By the time Yonamine signed with the Tokyo Yomiuri Giants, he was used to fighting expectations and prejudices, as the Honolulu Star-Advertiser noted in its’ obituary for him, when he and his family moved from Maui to Kalihi, Yonamine’s classmates at Farrington High School derided him as a “hick” until his football prowess shut them up. Moreover, his family was eyed warily in their hometown of Olowalu, and not just because his parents – Matsusai, a native Okinawan, and Kikue, the eldest daughter of a family from Hiroshima – eloped in 1920. As Robert K. Fitts explained in his book Wally Yonamine: The Man Who Changed Japanese Baseball,

The elopement was shocking, but at that time any marriage between an Okinawan and a mainland Japanese was unusual. Even though white Hawaiians rarely distinguished between Okinawans and Japanese, the two groups viewed themselves as markedly different. Mainland Japanese, calling themselves naichijin (people of Japan homeland), considered Okinawans backward and true Japanese, as many Okinawans did not speak the standard language. Likewise, Okinawans often considered the naichijin to be stuck up. Although thrown together by plantation managers, the two ethnic groups rarely socialized before World War II.

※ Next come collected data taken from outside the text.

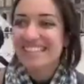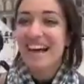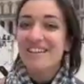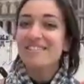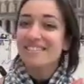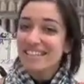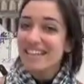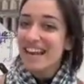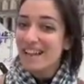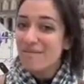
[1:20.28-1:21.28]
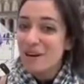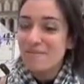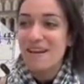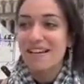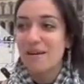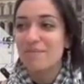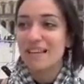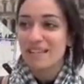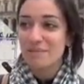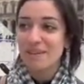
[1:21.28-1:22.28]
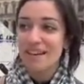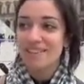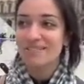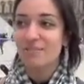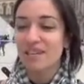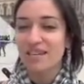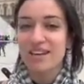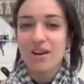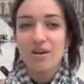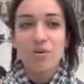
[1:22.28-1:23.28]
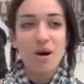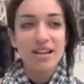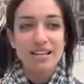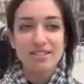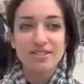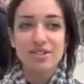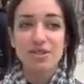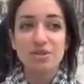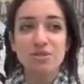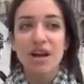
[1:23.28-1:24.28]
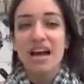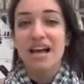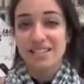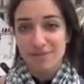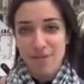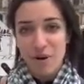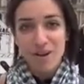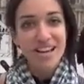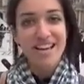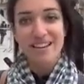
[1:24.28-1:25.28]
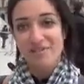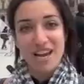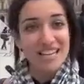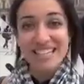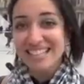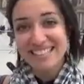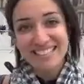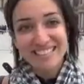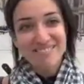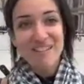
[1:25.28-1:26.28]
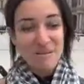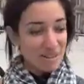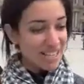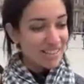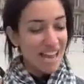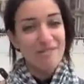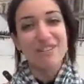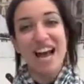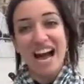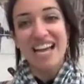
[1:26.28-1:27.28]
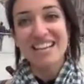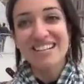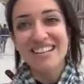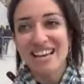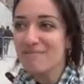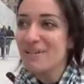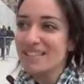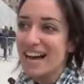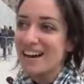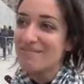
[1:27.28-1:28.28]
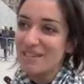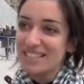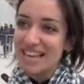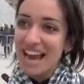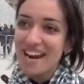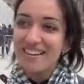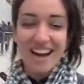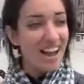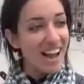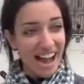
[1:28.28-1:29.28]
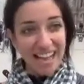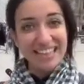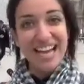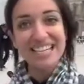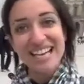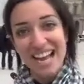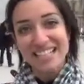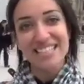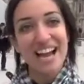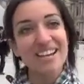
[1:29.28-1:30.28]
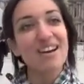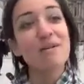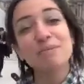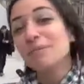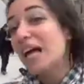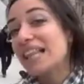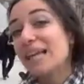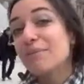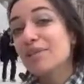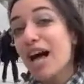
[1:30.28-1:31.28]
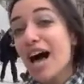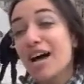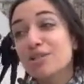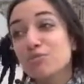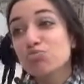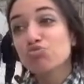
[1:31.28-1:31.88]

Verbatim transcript: Now you see that I am wearing makeup, and that is because we went into a Sephora and rated it. We went down every aisle and put down mascara, eyeliner, eyeshadow, lip gloss.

Magnified by the war, Yonamine’s arrival in Japan was greeted by passionate anti-American sentiment. It didn’t help that he was a U.S. Army veteran who spoke no Japanese, and his aggressive American style of play, contrary to O’Doul’s suggestion, won him little support early on, as recounted in a profile on him by The Daily Angle:

He made diving catches in the outfield and was considered a hot dog. He received the same kind of catcalls and letters that Jackie Robinson faced in integrating the U.S. majors. In the face of all this hostility, he hit .354 his rookie season. Gradually, he won over some fans and teammates. But whereas Jackie was eventually accepted by his teammates, Yonamine’s success further fueled the hatred of his ultra-nationalist teammate, Tetsuharu Kawakami, the 1951 MVP. Here was a young American upstart with his disrespectful ways and his badge of what Kawakami considered dishonor–his parents had turned their back on the fatherland. Kawakami did everything he could to make life hard on the burgeoning young star, causing Wally to play even harder. The rivalry lasted, deep and intense, for the decade Yonamine played in Japan.